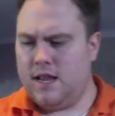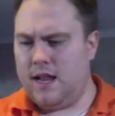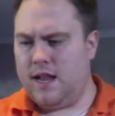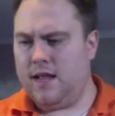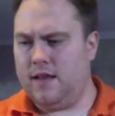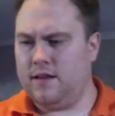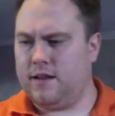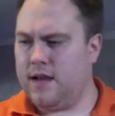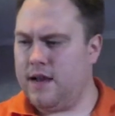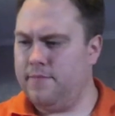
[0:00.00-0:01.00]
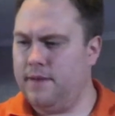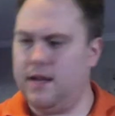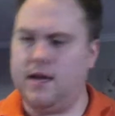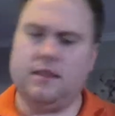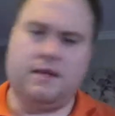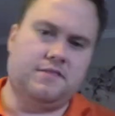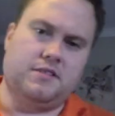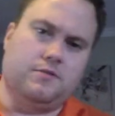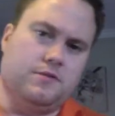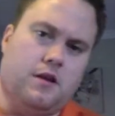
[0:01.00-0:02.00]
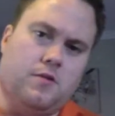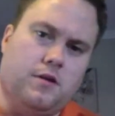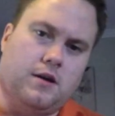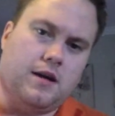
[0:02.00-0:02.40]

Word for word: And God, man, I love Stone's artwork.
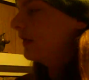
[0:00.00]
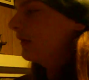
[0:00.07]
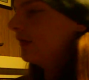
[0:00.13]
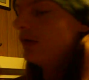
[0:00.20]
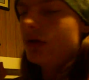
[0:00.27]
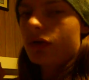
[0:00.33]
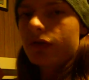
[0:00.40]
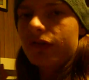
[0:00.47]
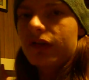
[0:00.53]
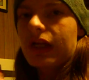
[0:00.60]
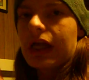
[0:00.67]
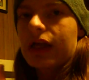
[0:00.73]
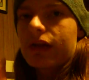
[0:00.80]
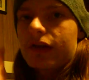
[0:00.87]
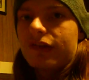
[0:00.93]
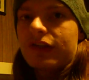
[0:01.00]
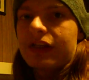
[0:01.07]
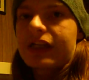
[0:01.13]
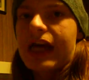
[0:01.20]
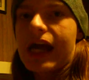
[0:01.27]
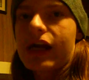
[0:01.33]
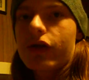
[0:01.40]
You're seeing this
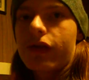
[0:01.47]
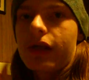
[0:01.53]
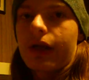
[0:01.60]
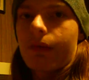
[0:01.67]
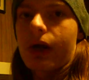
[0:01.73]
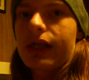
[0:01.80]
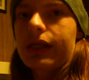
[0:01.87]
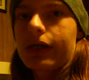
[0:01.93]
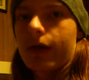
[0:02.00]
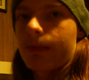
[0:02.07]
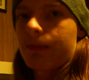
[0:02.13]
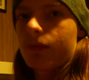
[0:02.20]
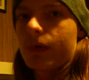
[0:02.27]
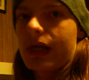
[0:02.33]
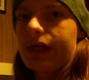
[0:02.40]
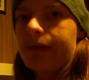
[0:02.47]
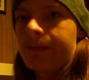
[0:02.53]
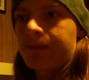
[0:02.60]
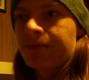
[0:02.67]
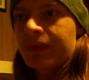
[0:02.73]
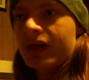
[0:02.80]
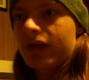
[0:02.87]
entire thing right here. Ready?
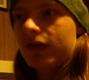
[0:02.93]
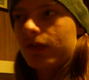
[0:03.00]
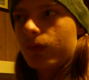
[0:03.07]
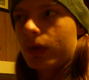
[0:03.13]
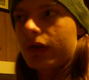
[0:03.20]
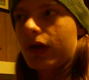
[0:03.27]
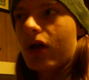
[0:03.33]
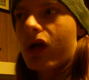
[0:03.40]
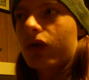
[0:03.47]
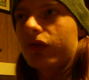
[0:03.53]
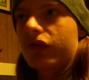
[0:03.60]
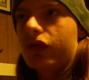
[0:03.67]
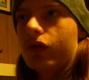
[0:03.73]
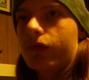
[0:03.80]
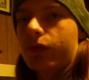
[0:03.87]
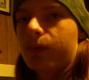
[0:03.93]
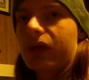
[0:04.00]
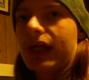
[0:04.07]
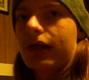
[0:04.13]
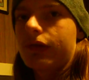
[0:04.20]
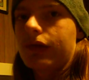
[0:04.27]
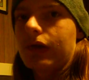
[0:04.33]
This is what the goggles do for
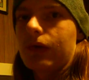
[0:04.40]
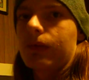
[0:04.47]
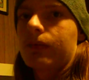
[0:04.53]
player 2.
__________________________________________________
What you should do
Retype each line of the records exactly as it reads; no pictures belong in the copy.

Response for this exercise
[0:00.00-0:01.00]
[0:01.00-0:02.00]
[0:02.00-0:02.40]

Word for word: And God, man, I love Stone's artwork.
[0:00.00]
[0:00.07]
[0:00.13]
[0:00.20]
[0:00.27]
[0:00.33]
[0:00.40]
[0:00.47]
[0:00.53]
[0:00.60]
[0:00.67]
[0:00.73]
[0:00.80]
[0:00.87]
[0:00.93]
[0:01.00]
[0:01.07]
[0:01.13]
[0:01.20]
[0:01.27]
[0:01.33]
[0:01.40]
You're seeing this
[0:01.47]
[0:01.53]
[0:01.60]
[0:01.67]
[0:01.73]
[0:01.80]
[0:01.87]
[0:01.93]
[0:02.00]
[0:02.07]
[0:02.13]
[0:02.20]
[0:02.27]
[0:02.33]
[0:02.40]
[0:02.47]
[0:02.53]
[0:02.60]
[0:02.67]
[0:02.73]
[0:02.80]
[0:02.87]
entire thing right here. Ready?
[0:02.93]
[0:03.00]
[0:03.07]
[0:03.13]
[0:03.20]
[0:03.27]
[0:03.33]
[0:03.40]
[0:03.47]
[0:03.53]
[0:03.60]
[0:03.67]
[0:03.73]
[0:03.80]
[0:03.87]
[0:03.93]
[0:04.00]
[0:04.07]
[0:04.13]
[0:04.20]
[0:04.27]
[0:04.33]
This is what the goggles do for
[0:04.40]
[0:04.47]
[0:04.53]
player 2.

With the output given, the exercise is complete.